INFORMATION GIVEN:

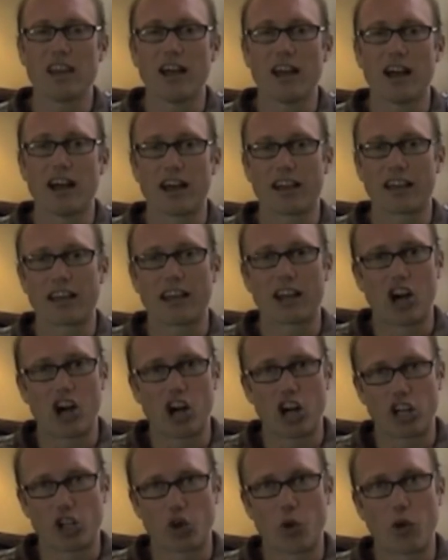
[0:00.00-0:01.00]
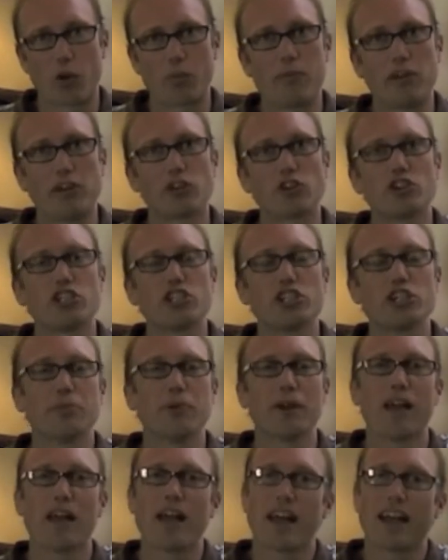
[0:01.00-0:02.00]
kind of ongoing mentorship,
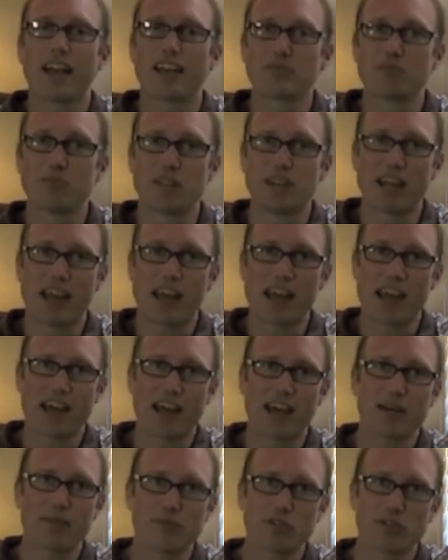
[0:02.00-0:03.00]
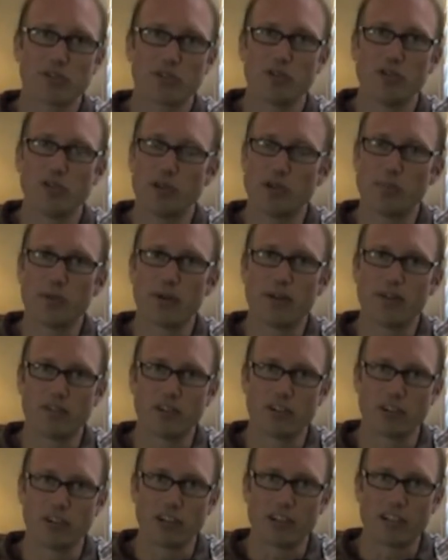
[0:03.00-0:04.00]
has been absolutely
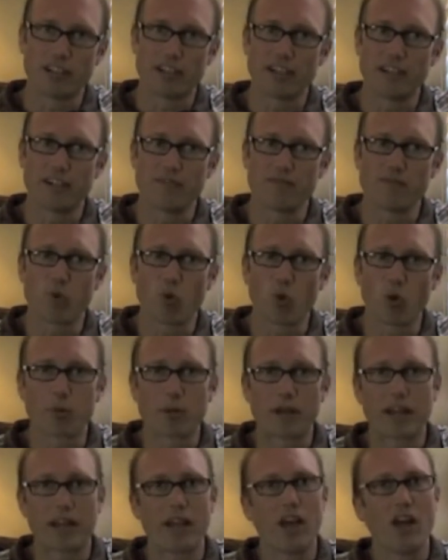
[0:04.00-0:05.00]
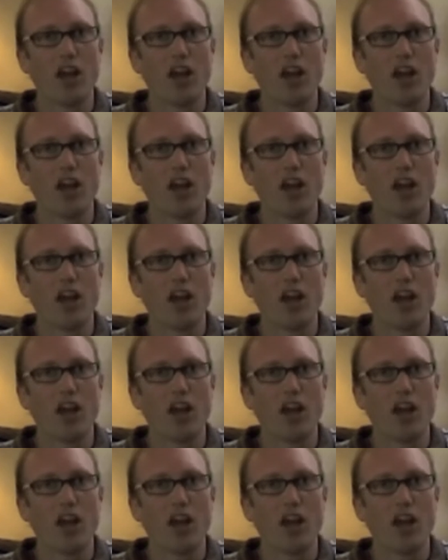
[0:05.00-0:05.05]
pivotal in forming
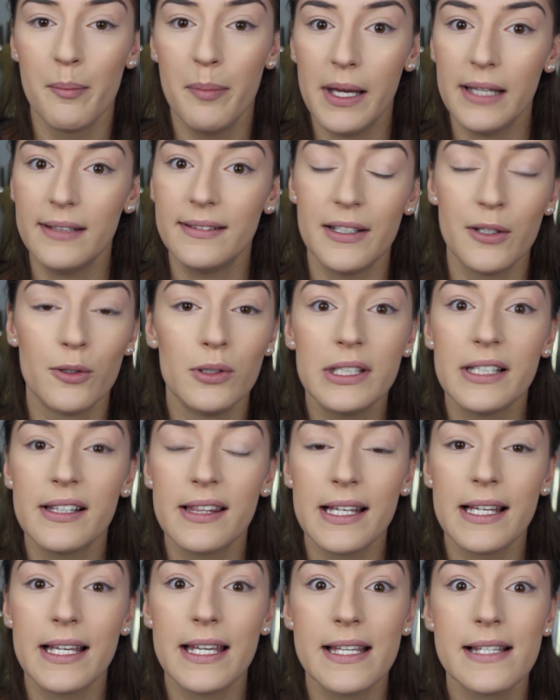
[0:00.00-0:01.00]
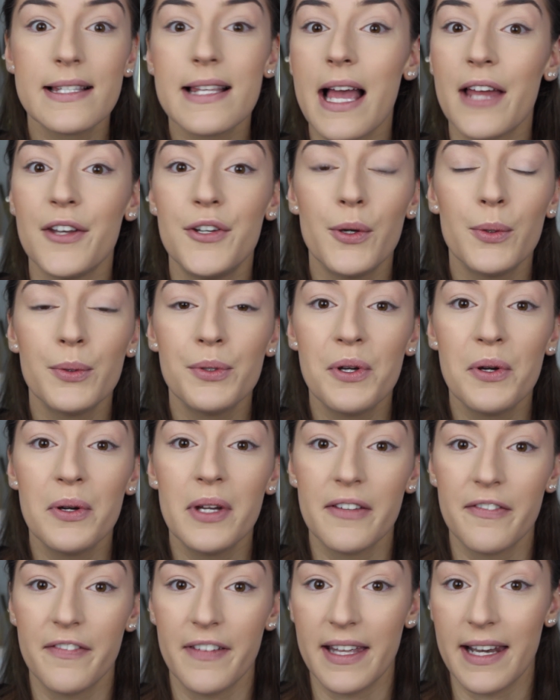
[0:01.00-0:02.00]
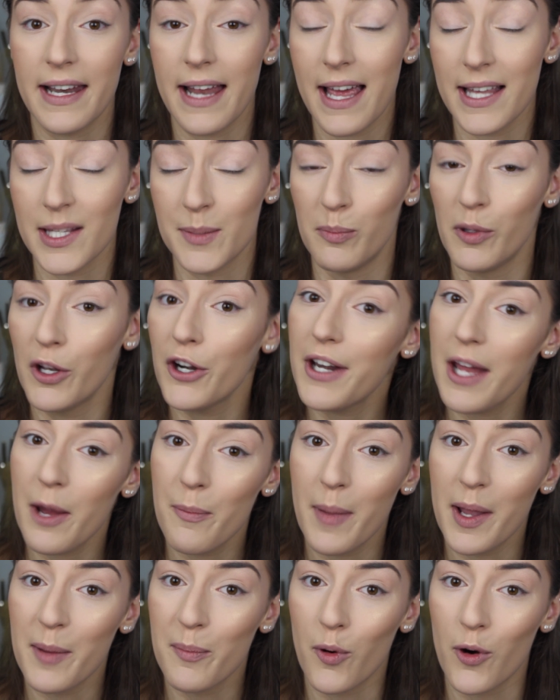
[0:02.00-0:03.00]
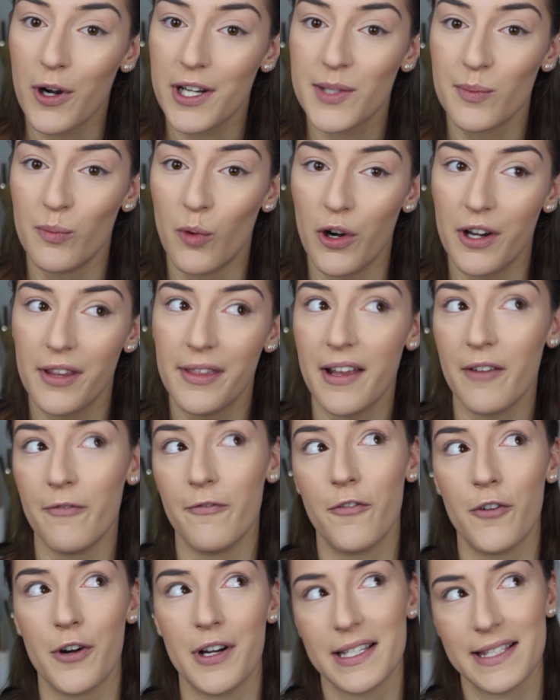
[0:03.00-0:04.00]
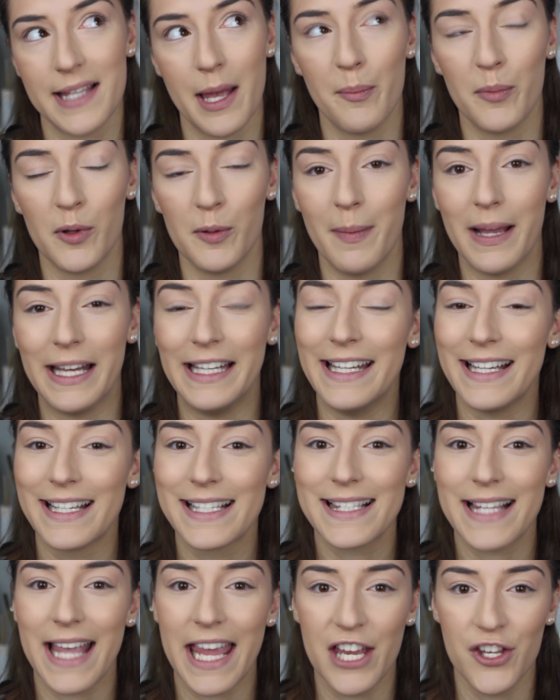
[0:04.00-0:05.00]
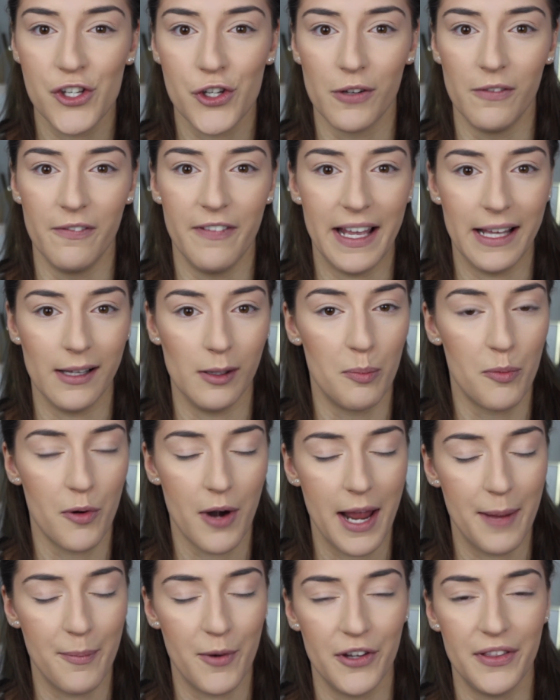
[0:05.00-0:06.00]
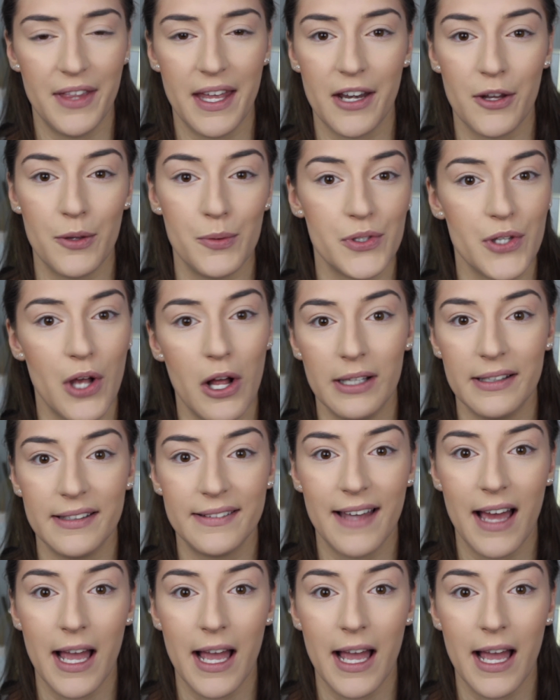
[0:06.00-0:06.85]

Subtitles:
But the only thing is, I don't know if it has blurred out my pores more than, for example, my NYX Angel Veil primer that I use all the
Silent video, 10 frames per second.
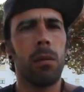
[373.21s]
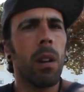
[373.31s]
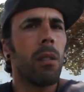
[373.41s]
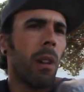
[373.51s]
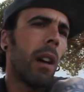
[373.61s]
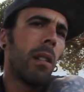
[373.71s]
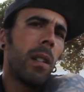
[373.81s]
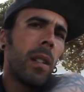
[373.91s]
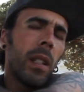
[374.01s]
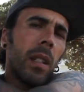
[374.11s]
Wow,
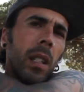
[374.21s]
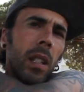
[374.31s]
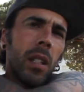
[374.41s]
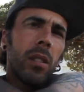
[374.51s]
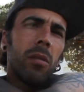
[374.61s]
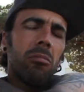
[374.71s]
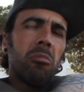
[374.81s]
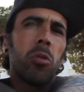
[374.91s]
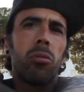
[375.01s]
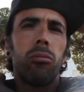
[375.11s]
it's
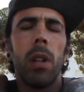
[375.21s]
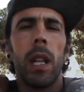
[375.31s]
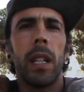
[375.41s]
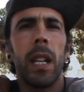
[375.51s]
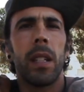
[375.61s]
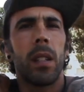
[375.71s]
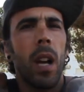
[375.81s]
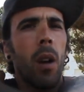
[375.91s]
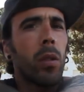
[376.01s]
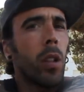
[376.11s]
really nice.
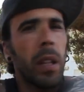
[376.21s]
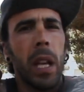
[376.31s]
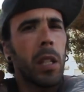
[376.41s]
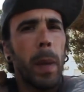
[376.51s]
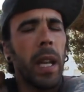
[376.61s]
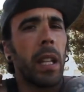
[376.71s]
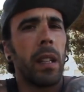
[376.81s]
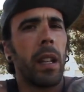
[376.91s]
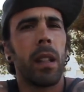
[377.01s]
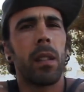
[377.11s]
I was not
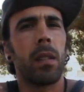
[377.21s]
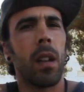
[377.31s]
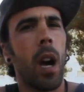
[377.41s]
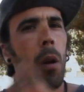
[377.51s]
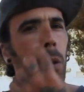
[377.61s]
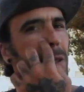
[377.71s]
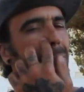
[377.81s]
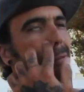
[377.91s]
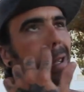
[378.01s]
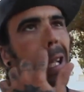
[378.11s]
expecting that. I was
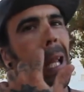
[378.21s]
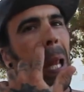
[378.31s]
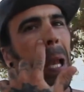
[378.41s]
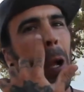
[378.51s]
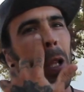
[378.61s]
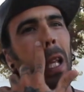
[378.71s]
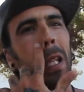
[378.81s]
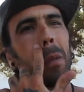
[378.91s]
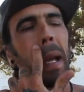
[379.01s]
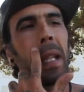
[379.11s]
really not
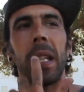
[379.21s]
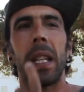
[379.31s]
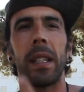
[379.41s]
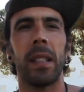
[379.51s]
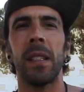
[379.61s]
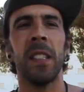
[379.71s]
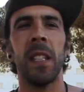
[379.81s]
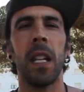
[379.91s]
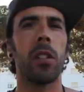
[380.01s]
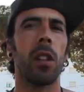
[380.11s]
expecting it.
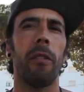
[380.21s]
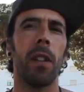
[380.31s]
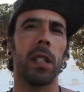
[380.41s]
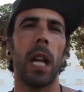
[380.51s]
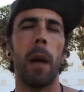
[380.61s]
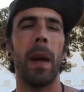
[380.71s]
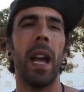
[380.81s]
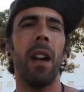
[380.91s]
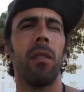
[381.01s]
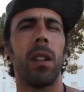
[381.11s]
It's the first time
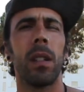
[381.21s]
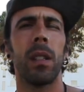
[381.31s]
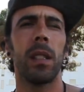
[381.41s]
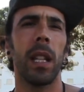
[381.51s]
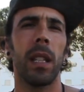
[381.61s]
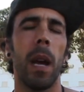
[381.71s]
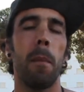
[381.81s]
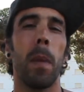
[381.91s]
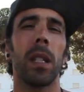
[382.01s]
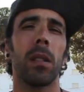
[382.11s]
ever that I
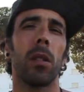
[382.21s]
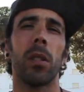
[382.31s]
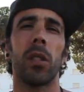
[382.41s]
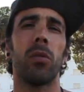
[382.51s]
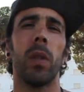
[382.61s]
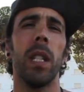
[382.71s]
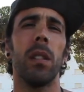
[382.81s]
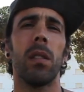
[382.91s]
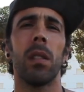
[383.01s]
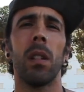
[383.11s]
busk on the
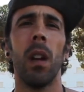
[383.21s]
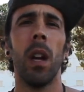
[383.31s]
streets,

TASK OBJECTIVE:
Pictures are to be left out, while the records are copied word for word.

RESPONSE:
[0:00.00-0:01.00]
[0:01.00-0:02.00]
kind of ongoing mentorship,
[0:02.00-0:03.00]
[0:03.00-0:04.00]
has been absolutely
[0:04.00-0:05.00]
[0:05.00-0:05.05]
pivotal in forming
[0:00.00-0:01.00]
[0:01.00-0:02.00]
[0:02.00-0:03.00]
[0:03.00-0:04.00]
[0:04.00-0:05.00]
[0:05.00-0:06.00]
[0:06.00-0:06.85]

Subtitles:
But the only thing is, I don't know if it has blurred out my pores more than, for example, my NYX Angel Veil primer that I use all the
Silent video, 10 frames per second.
[373.21s]
[373.31s]
[373.41s]
[373.51s]
[373.61s]
[373.71s]
[373.81s]
[373.91s]
[374.01s]
[374.11s]
Wow,
[374.21s]
[374.31s]
[374.41s]
[374.51s]
[374.61s]
[374.71s]
[374.81s]
[374.91s]
[375.01s]
[375.11s]
it's
[375.21s]
[375.31s]
[375.41s]
[375.51s]
[375.61s]
[375.71s]
[375.81s]
[375.91s]
[376.01s]
[376.11s]
really nice.
[376.21s]
[376.31s]
[376.41s]
[376.51s]
[376.61s]
[376.71s]
[376.81s]
[376.91s]
[377.01s]
[377.11s]
I was not
[377.21s]
[377.31s]
[377.41s]
[377.51s]
[377.61s]
[377.71s]
[377.81s]
[377.91s]
[378.01s]
[378.11s]
expecting that. I was
[378.21s]
[378.31s]
[378.41s]
[378.51s]
[378.61s]
[378.71s]
[378.81s]
[378.91s]
[379.01s]
[379.11s]
really not
[379.21s]
[379.31s]
[379.41s]
[379.51s]
[379.61s]
[379.71s]
[379.81s]
[379.91s]
[380.01s]
[380.11s]
expecting it.
[380.21s]
[380.31s]
[380.41s]
[380.51s]
[380.61s]
[380.71s]
[380.81s]
[380.91s]
[381.01s]
[381.11s]
It's the first time
[381.21s]
[381.31s]
[381.41s]
[381.51s]
[381.61s]
[381.71s]
[381.81s]
[381.91s]
[382.01s]
[382.11s]
ever that I
[382.21s]
[382.31s]
[382.41s]
[382.51s]
[382.61s]
[382.71s]
[382.81s]
[382.91s]
[383.01s]
[383.11s]
busk on the
[383.21s]
[383.31s]
streets,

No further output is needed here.